Monday Jun 20, 2011

Oracle Data Integrator 11.1.1.5 Complex Files as Sources and Targets

Overview

ODI 11.1.1.5 adds the new Complex File technology for use with file sources and targets. The goal is to read or write file structures that are too complex to be parsed using the existing ODI File technology. This includes:

    • Different record types in one list that use different parsing rules
    • Hierarchical lists, for example customers with nested orders
    • Parsing instructions in the file data, such as delimiter types, field lengths, type identifiers
    • Complex headers such as multiple header lines or parseable information in header
    • Skipping of lines
    • Conditional or choice fields

Similar to the ODI File and XML File technologies, the complex file parsing is done through a JDBC driver that exposes the flat file as relational table structures.
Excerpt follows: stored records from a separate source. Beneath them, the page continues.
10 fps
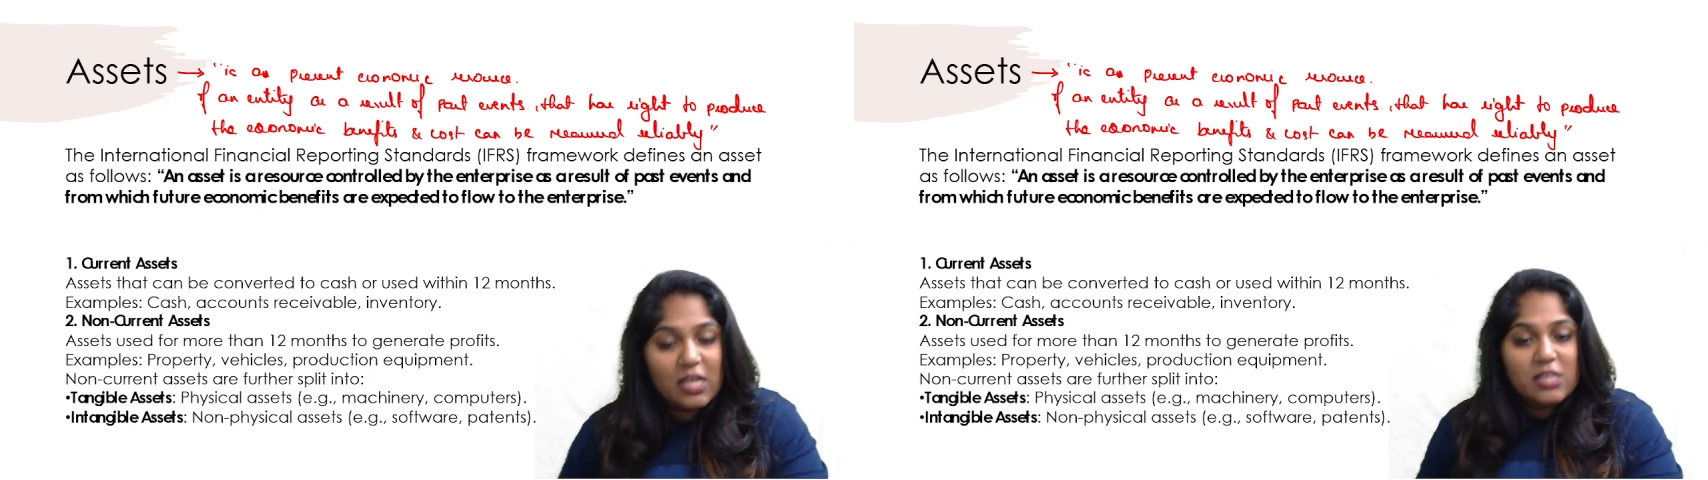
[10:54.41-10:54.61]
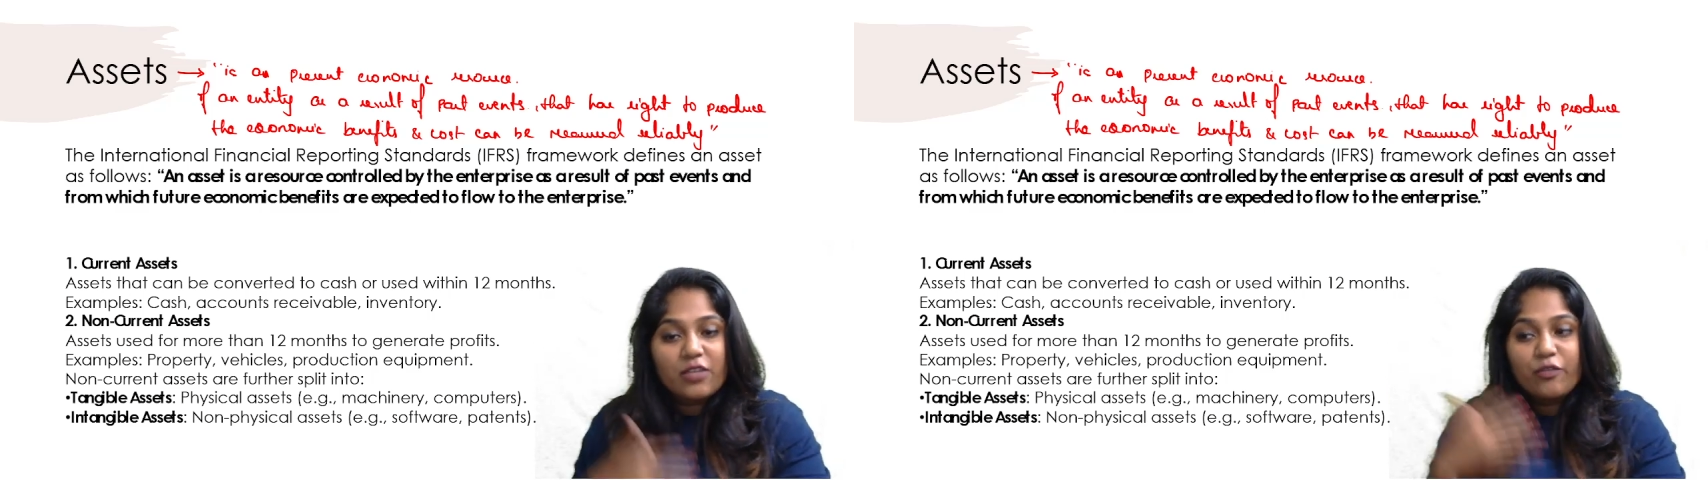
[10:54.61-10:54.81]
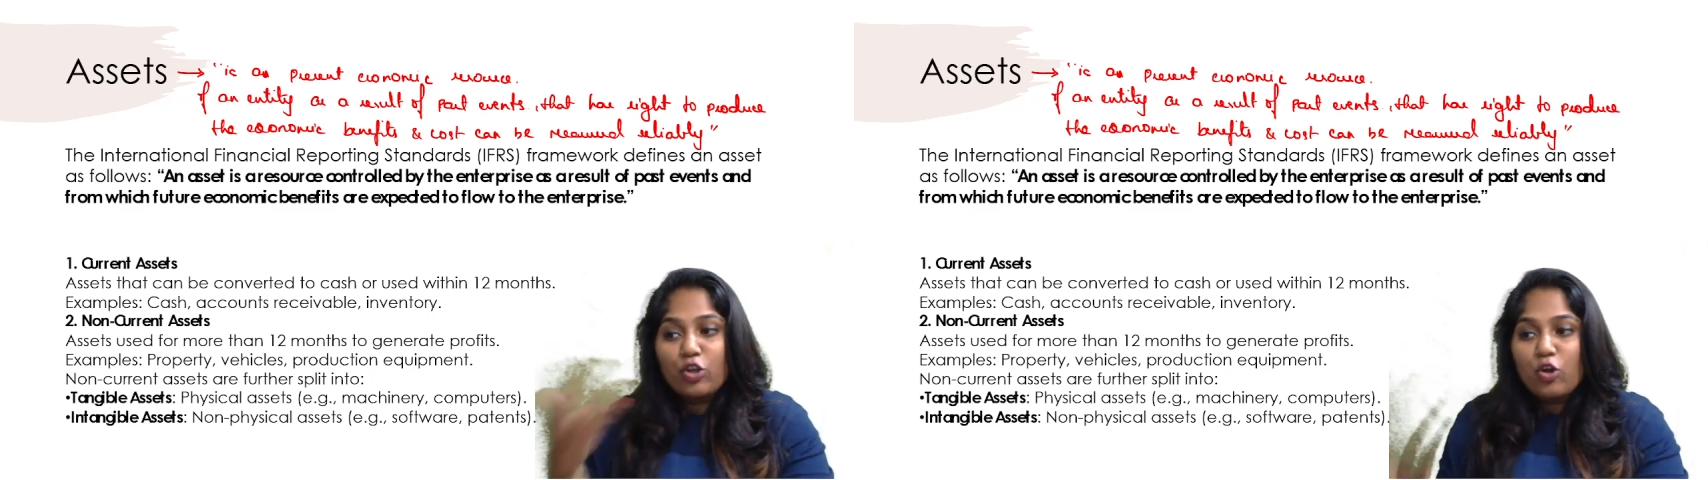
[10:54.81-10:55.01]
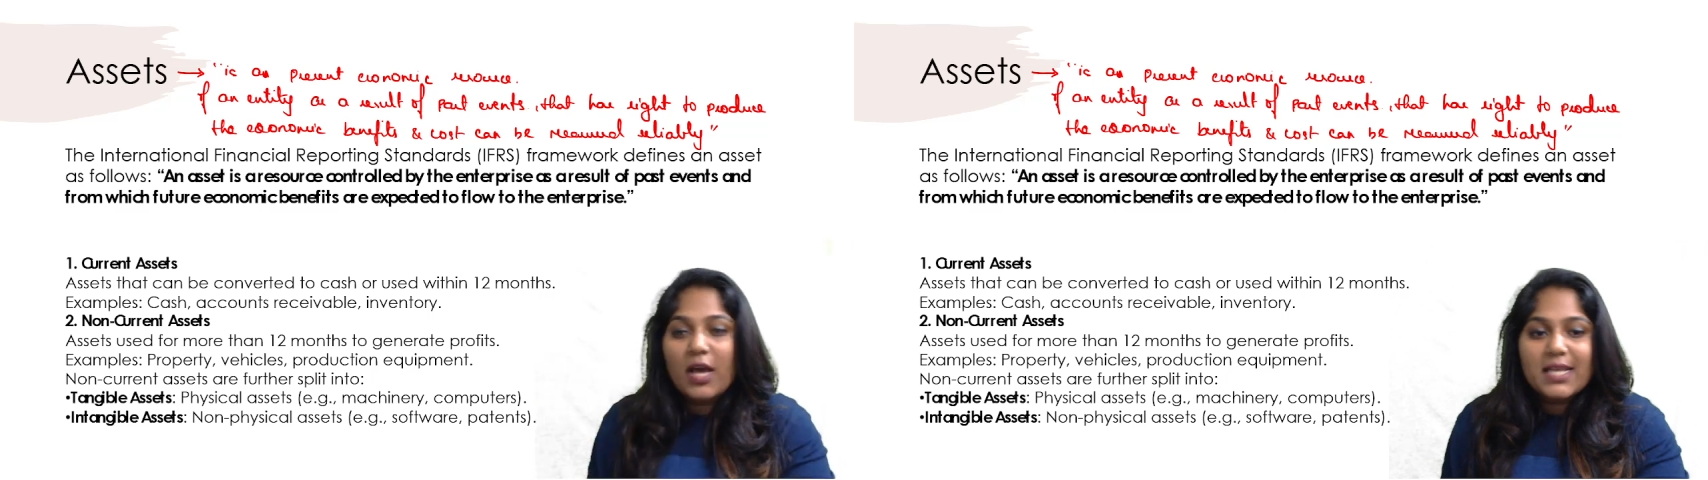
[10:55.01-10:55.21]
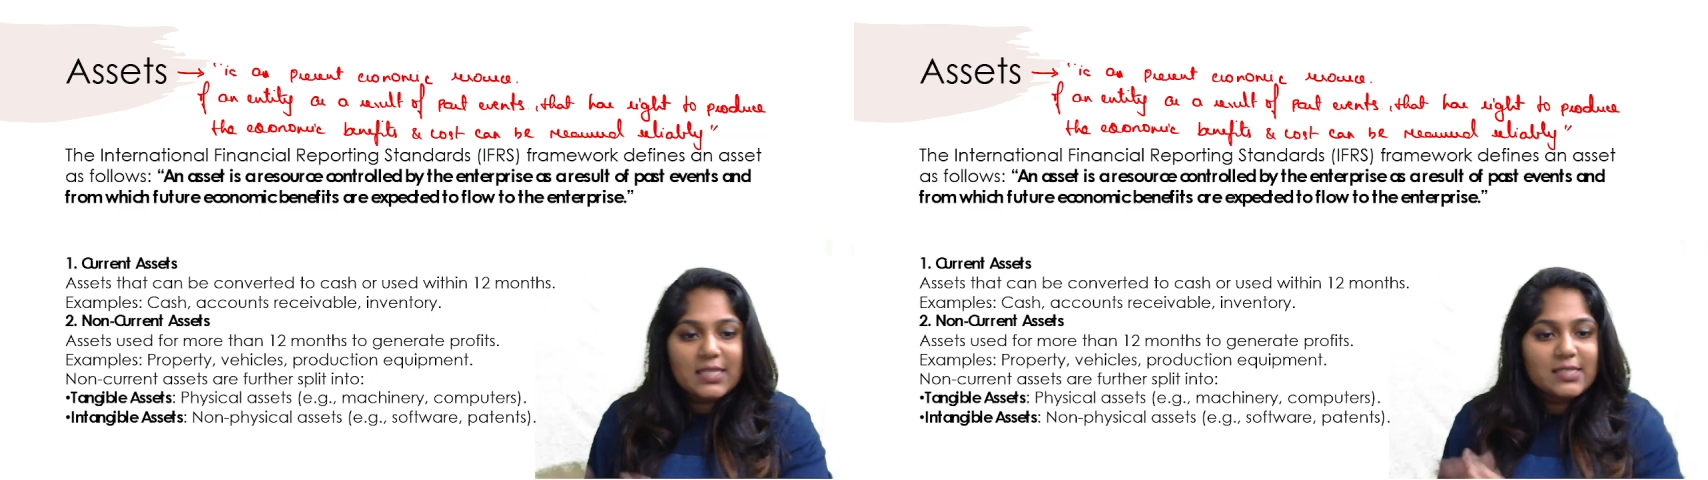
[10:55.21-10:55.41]
So if you know
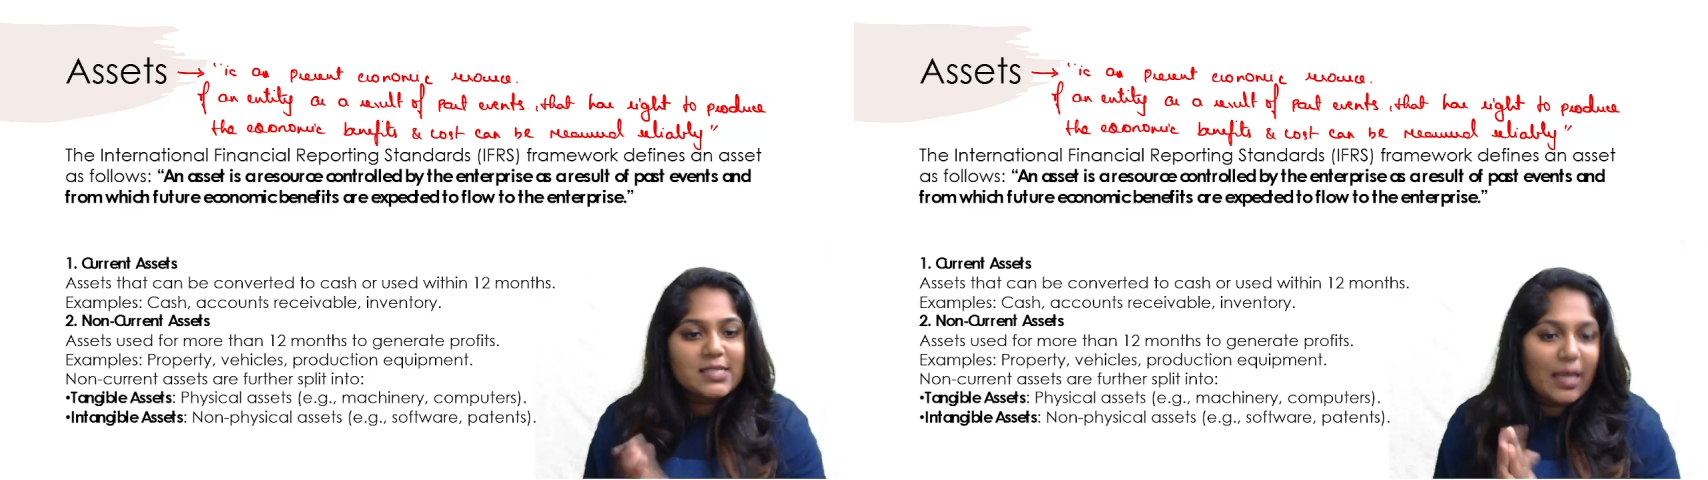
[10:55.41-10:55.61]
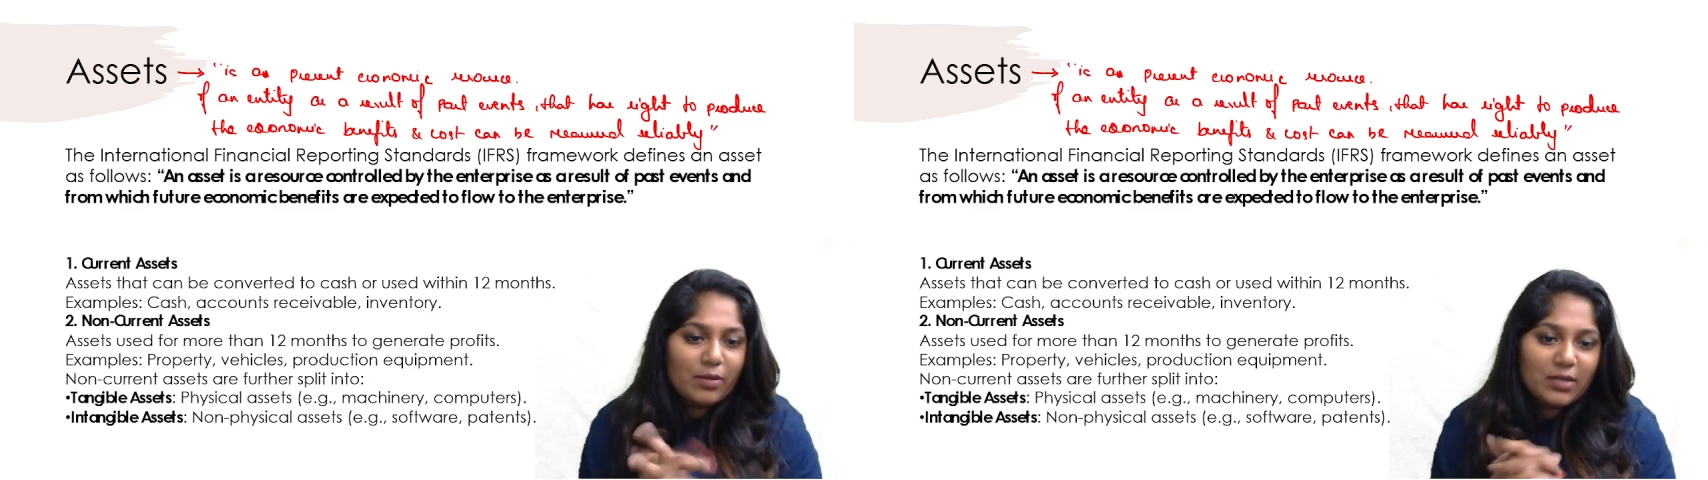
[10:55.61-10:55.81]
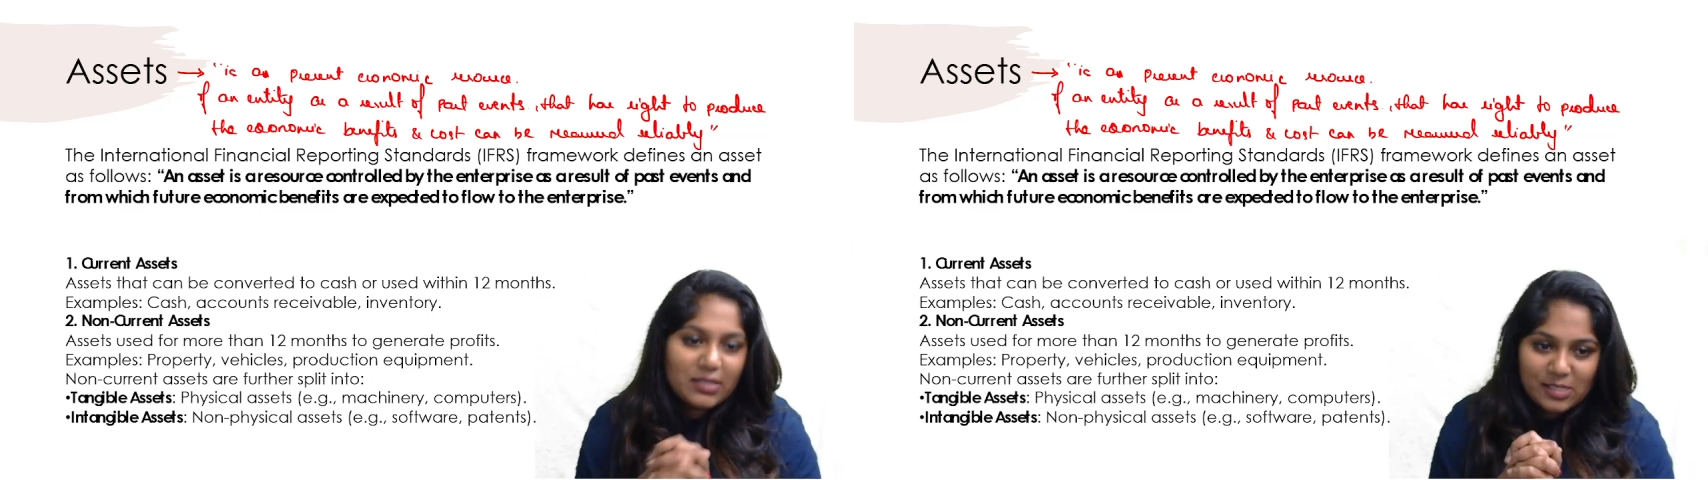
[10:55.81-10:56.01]
assets, liabilities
Complex files are mapped to one or more table structures, as opposed to the (simple) file technology, which always has a one-to-one relationship between file and table. The resulting set of tables follows the same concept as the ODI XML driver, table rows have additional PK-FK relationships to express hierarchy as well as order values to maintain the file order in the resulting table.

pic1.jpg

The parsing instruction format used for complex files is the nXSD (native XSD) format that is already in use with Oracle BPEL. This format extends the XML Schema standard by adding additional parsing instructions to each element. Using nXSD parsing technology, the native file is converted into an internal XML format. It is important to understand that the XML is streamed to improve performance; there is no size limitation of the native file based on memory size, the XML data is never fully materialized. The internal XML is then converted to relational schema using the same mapping rules as the ODI XML driver.
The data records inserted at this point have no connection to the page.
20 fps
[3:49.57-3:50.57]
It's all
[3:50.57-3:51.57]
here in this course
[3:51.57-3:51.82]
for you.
How to Create an nXSD file

Complex file models depend on the nXSD schema for the given file. This nXSD file has to be created using a text editor or the Native Format Builder Wizard that is part of Oracle BPEL. BPEL is included in the ODI Suite, but not in standalone ODI Enterprise Edition. The nXSD format extends the standard XSD format through nxsd attributes. NXSD is a valid XML Schema, since the XSD standard allows extra attributes with their own namespaces.

The following is a sample NXSD schema blog.xsd:

<?xml version="1.0"?>

<xsd:schema xmlns:xsd="http://www.w3.org/2001/XMLSchema" xmlns:nxsd="http://xmlns.oracle.com/pcbpel/nxsd" elementFormDefault="qualified" xmlns:tns="http://xmlns.oracle.com/pcbpel/demoSchema/csv" targetNamespace="http://xmlns.oracle.com/pcbpel/demoSchema/csv" attributeFormDefault="unqualified"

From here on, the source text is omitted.